··· DATA RECORDS ···

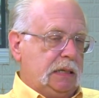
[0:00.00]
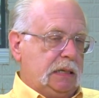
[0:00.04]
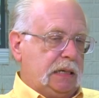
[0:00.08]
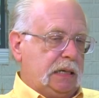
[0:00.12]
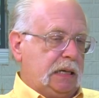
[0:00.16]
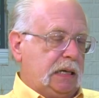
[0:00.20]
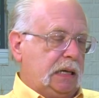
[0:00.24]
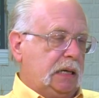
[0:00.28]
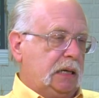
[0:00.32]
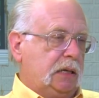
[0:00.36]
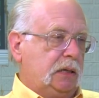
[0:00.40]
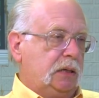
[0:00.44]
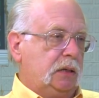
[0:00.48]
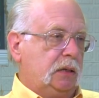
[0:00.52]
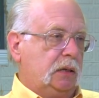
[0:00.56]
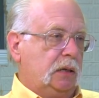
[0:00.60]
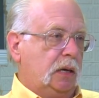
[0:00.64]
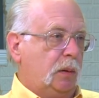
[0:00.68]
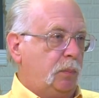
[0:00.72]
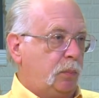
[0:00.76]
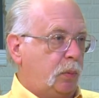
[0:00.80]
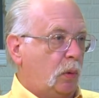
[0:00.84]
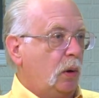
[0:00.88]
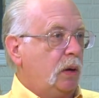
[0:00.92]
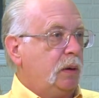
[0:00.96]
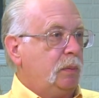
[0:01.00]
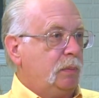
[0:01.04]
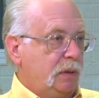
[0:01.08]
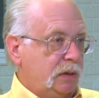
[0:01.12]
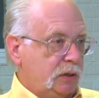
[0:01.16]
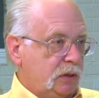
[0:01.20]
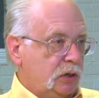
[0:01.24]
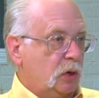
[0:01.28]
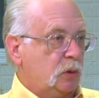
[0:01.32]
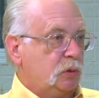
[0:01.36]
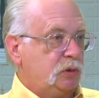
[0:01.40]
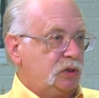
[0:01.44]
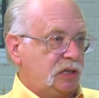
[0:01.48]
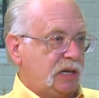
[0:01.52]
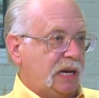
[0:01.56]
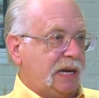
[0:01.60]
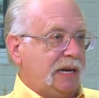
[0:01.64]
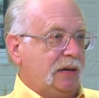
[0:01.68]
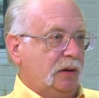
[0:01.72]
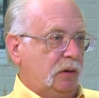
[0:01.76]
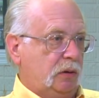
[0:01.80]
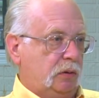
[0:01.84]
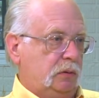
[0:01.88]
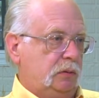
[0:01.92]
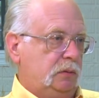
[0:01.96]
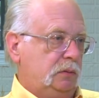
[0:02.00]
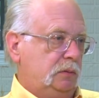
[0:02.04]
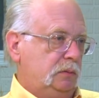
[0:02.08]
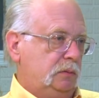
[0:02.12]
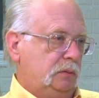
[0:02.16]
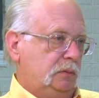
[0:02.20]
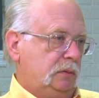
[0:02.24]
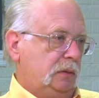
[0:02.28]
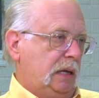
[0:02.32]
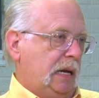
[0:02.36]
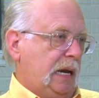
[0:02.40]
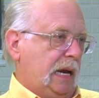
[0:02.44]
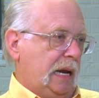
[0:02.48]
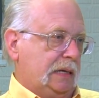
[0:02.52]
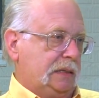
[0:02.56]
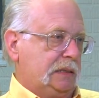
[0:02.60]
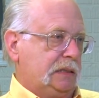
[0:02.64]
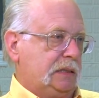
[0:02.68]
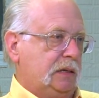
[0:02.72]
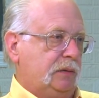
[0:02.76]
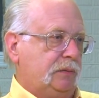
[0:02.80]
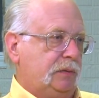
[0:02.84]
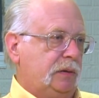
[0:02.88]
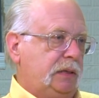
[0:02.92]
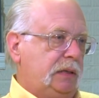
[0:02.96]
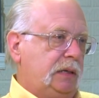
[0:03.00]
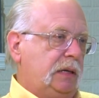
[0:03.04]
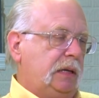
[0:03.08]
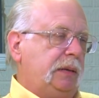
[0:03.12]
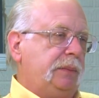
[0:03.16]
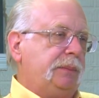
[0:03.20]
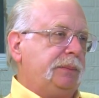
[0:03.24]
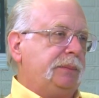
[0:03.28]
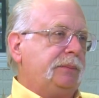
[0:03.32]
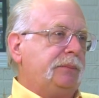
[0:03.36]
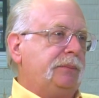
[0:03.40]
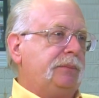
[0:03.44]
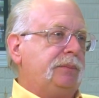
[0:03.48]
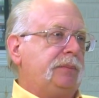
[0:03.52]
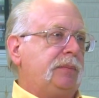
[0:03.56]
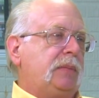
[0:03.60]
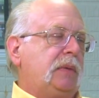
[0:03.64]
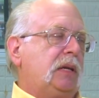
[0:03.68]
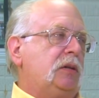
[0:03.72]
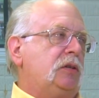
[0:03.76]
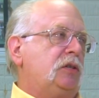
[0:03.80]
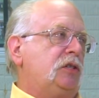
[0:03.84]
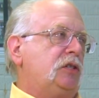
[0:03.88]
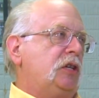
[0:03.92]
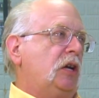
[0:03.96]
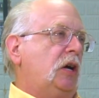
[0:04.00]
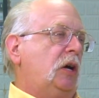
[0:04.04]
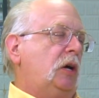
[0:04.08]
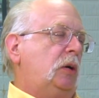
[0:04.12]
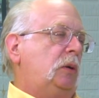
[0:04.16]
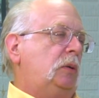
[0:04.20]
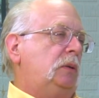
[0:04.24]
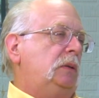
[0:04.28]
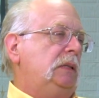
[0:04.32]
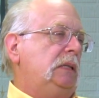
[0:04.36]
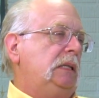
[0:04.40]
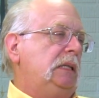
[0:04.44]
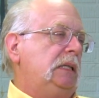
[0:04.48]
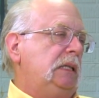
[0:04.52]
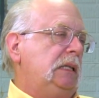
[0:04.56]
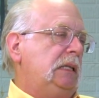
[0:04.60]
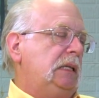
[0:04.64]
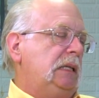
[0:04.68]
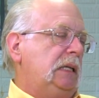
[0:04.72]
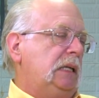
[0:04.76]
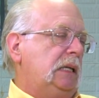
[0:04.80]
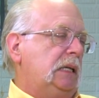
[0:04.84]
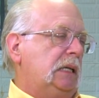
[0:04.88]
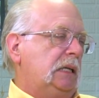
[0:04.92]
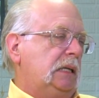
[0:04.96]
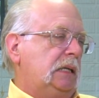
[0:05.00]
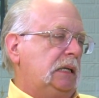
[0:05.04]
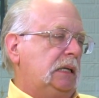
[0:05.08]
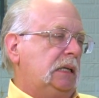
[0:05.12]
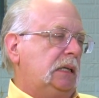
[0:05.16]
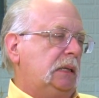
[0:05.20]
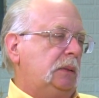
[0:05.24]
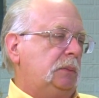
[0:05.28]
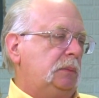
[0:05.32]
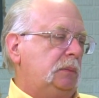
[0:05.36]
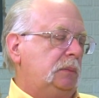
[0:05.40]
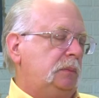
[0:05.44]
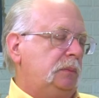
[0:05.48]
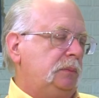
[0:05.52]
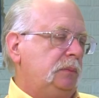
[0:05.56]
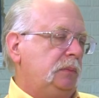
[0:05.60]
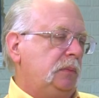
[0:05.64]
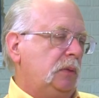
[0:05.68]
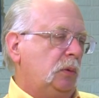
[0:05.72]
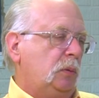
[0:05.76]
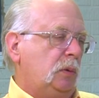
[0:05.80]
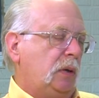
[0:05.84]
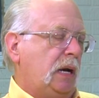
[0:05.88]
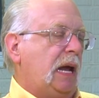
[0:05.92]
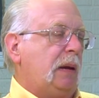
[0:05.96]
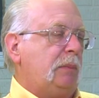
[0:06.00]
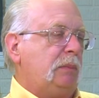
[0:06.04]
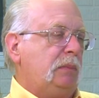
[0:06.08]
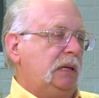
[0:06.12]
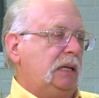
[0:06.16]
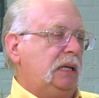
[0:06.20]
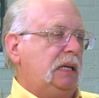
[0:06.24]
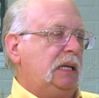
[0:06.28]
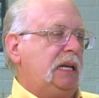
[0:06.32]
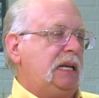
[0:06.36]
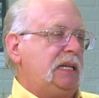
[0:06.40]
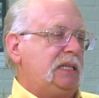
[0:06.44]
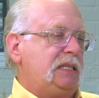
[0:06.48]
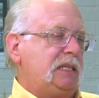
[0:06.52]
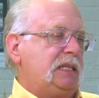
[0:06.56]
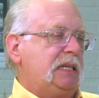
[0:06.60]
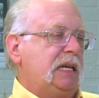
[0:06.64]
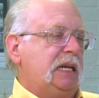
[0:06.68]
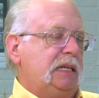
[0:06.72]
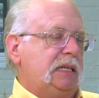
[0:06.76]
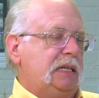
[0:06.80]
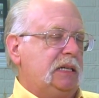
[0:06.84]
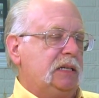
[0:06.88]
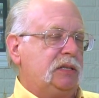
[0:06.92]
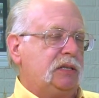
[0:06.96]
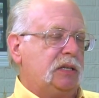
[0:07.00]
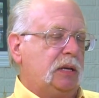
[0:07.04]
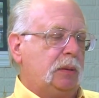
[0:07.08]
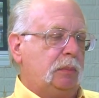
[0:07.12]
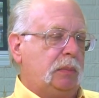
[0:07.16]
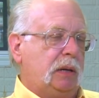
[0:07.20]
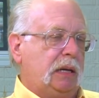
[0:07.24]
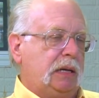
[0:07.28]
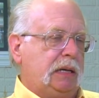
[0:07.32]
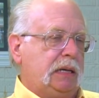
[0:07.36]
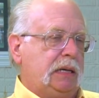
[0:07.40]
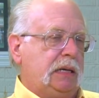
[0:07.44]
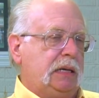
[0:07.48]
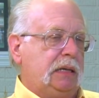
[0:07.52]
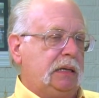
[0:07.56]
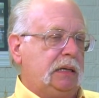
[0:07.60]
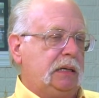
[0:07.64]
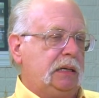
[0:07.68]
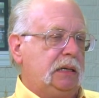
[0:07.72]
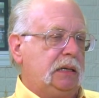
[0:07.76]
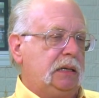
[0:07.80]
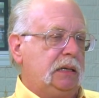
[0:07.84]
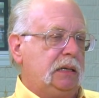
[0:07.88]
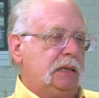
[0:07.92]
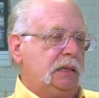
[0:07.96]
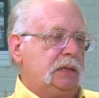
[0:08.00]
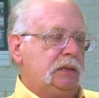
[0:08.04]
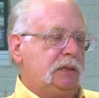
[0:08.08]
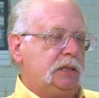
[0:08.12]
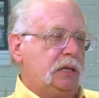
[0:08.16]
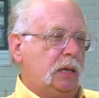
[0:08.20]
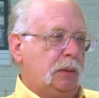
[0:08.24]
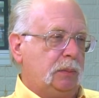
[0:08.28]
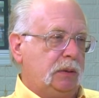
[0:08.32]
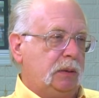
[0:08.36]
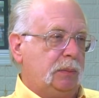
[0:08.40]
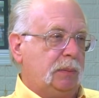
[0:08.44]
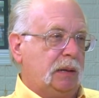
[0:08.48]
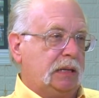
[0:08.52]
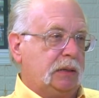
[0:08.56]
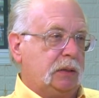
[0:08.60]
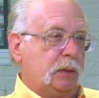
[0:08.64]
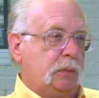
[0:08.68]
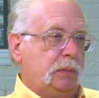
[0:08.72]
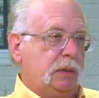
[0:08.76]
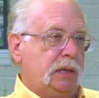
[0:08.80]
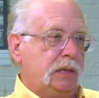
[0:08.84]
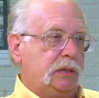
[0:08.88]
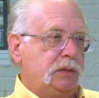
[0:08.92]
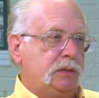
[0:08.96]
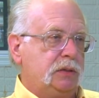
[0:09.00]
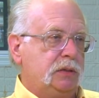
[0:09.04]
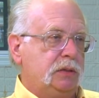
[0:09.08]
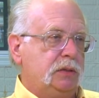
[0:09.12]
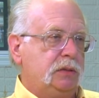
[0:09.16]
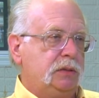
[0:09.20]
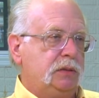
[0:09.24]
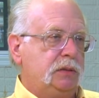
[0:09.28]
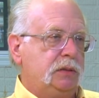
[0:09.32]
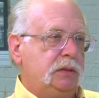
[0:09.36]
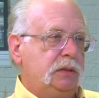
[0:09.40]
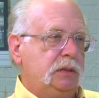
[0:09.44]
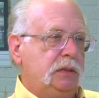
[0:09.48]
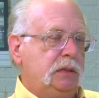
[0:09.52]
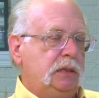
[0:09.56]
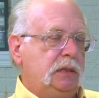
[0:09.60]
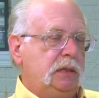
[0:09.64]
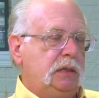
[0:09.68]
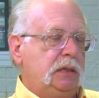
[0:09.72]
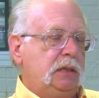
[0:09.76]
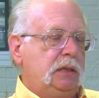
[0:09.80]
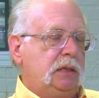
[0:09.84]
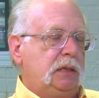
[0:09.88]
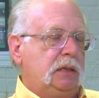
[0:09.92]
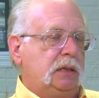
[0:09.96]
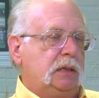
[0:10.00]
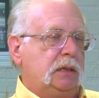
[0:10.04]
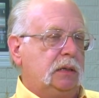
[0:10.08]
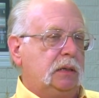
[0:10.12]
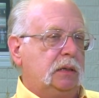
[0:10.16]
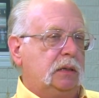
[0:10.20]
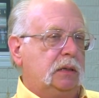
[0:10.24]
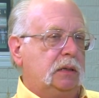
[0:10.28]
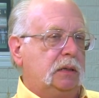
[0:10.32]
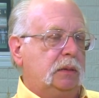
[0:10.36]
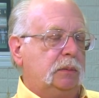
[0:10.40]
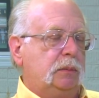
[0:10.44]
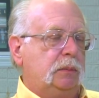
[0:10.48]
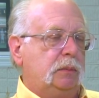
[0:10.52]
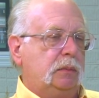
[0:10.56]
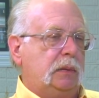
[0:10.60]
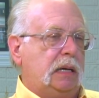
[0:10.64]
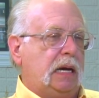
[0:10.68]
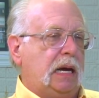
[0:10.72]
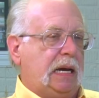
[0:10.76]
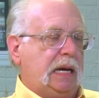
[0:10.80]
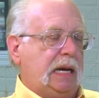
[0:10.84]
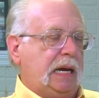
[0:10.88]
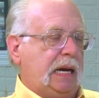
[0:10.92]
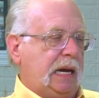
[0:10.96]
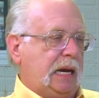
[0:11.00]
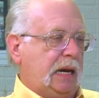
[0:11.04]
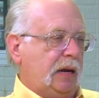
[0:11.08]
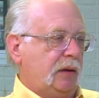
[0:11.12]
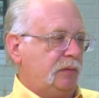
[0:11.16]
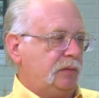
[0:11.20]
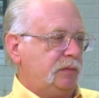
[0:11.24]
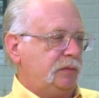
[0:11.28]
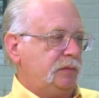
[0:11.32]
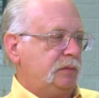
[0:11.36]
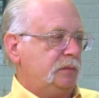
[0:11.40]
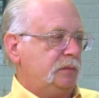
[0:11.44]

in appointment no sale activity. So um, when I'm listening to somebody tell me about their business, um, I have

···

> **TASK TO CARRY OUT**
Repeat the data exactly in full, omitting its pictures.

> **RESULT OF THIS EXERCISE**
[0:00.00]
[0:00.04]
[0:00.08]
[0:00.12]
[0:00.16]
[0:00.20]
[0:00.24]
[0:00.28]
[0:00.32]
[0:00.36]
[0:00.40]
[0:00.44]
[0:00.48]
[0:00.52]
[0:00.56]
[0:00.60]
[0:00.64]
[0:00.68]
[0:00.72]
[0:00.76]
[0:00.80]
[0:00.84]
[0:00.88]
[0:00.92]
[0:00.96]
[0:01.00]
[0:01.04]
[0:01.08]
[0:01.12]
[0:01.16]
[0:01.20]
[0:01.24]
[0:01.28]
[0:01.32]
[0:01.36]
[0:01.40]
[0:01.44]
[0:01.48]
[0:01.52]
[0:01.56]
[0:01.60]
[0:01.64]
[0:01.68]
[0:01.72]
[0:01.76]
[0:01.80]
[0:01.84]
[0:01.88]
[0:01.92]
[0:01.96]
[0:02.00]
[0:02.04]
[0:02.08]
[0:02.12]
[0:02.16]
[0:02.20]
[0:02.24]
[0:02.28]
[0:02.32]
[0:02.36]
[0:02.40]
[0:02.44]
[0:02.48]
[0:02.52]
[0:02.56]
[0:02.60]
[0:02.64]
[0:02.68]
[0:02.72]
[0:02.76]
[0:02.80]
[0:02.84]
[0:02.88]
[0:02.92]
[0:02.96]
[0:03.00]
[0:03.04]
[0:03.08]
[0:03.12]
[0:03.16]
[0:03.20]
[0:03.24]
[0:03.28]
[0:03.32]
[0:03.36]
[0:03.40]
[0:03.44]
[0:03.48]
[0:03.52]
[0:03.56]
[0:03.60]
[0:03.64]
[0:03.68]
[0:03.72]
[0:03.76]
[0:03.80]
[0:03.84]
[0:03.88]
[0:03.92]
[0:03.96]
[0:04.00]
[0:04.04]
[0:04.08]
[0:04.12]
[0:04.16]
[0:04.20]
[0:04.24]
[0:04.28]
[0:04.32]
[0:04.36]
[0:04.40]
[0:04.44]
[0:04.48]
[0:04.52]
[0:04.56]
[0:04.60]
[0:04.64]
[0:04.68]
[0:04.72]
[0:04.76]
[0:04.80]
[0:04.84]
[0:04.88]
[0:04.92]
[0:04.96]
[0:05.00]
[0:05.04]
[0:05.08]
[0:05.12]
[0:05.16]
[0:05.20]
[0:05.24]
[0:05.28]
[0:05.32]
[0:05.36]
[0:05.40]
[0:05.44]
[0:05.48]
[0:05.52]
[0:05.56]
[0:05.60]
[0:05.64]
[0:05.68]
[0:05.72]
[0:05.76]
[0:05.80]
[0:05.84]
[0:05.88]
[0:05.92]
[0:05.96]
[0:06.00]
[0:06.04]
[0:06.08]
[0:06.12]
[0:06.16]
[0:06.20]
[0:06.24]
[0:06.28]
[0:06.32]
[0:06.36]
[0:06.40]
[0:06.44]
[0:06.48]
[0:06.52]
[0:06.56]
[0:06.60]
[0:06.64]
[0:06.68]
[0:06.72]
[0:06.76]
[0:06.80]
[0:06.84]
[0:06.88]
[0:06.92]
[0:06.96]
[0:07.00]
[0:07.04]
[0:07.08]
[0:07.12]
[0:07.16]
[0:07.20]
[0:07.24]
[0:07.28]
[0:07.32]
[0:07.36]
[0:07.40]
[0:07.44]
[0:07.48]
[0:07.52]
[0:07.56]
[0:07.60]
[0:07.64]
[0:07.68]
[0:07.72]
[0:07.76]
[0:07.80]
[0:07.84]
[0:07.88]
[0:07.92]
[0:07.96]
[0:08.00]
[0:08.04]
[0:08.08]
[0:08.12]
[0:08.16]
[0:08.20]
[0:08.24]
[0:08.28]
[0:08.32]
[0:08.36]
[0:08.40]
[0:08.44]
[0:08.48]
[0:08.52]
[0:08.56]
[0:08.60]
[0:08.64]
[0:08.68]
[0:08.72]
[0:08.76]
[0:08.80]
[0:08.84]
[0:08.88]
[0:08.92]
[0:08.96]
[0:09.00]
[0:09.04]
[0:09.08]
[0:09.12]
[0:09.16]
[0:09.20]
[0:09.24]
[0:09.28]
[0:09.32]
[0:09.36]
[0:09.40]
[0:09.44]
[0:09.48]
[0:09.52]
[0:09.56]
[0:09.60]
[0:09.64]
[0:09.68]
[0:09.72]
[0:09.76]
[0:09.80]
[0:09.84]
[0:09.88]
[0:09.92]
[0:09.96]
[0:10.00]
[0:10.04]
[0:10.08]
[0:10.12]
[0:10.16]
[0:10.20]
[0:10.24]
[0:10.28]
[0:10.32]
[0:10.36]
[0:10.40]
[0:10.44]
[0:10.48]
[0:10.52]
[0:10.56]
[0:10.60]
[0:10.64]
[0:10.68]
[0:10.72]
[0:10.76]
[0:10.80]
[0:10.84]
[0:10.88]
[0:10.92]
[0:10.96]
[0:11.00]
[0:11.04]
[0:11.08]
[0:11.12]
[0:11.16]
[0:11.20]
[0:11.24]
[0:11.28]
[0:11.32]
[0:11.36]
[0:11.40]
[0:11.44]

in appointment no sale activity. So um, when I'm listening to somebody tell me about their business, um, I have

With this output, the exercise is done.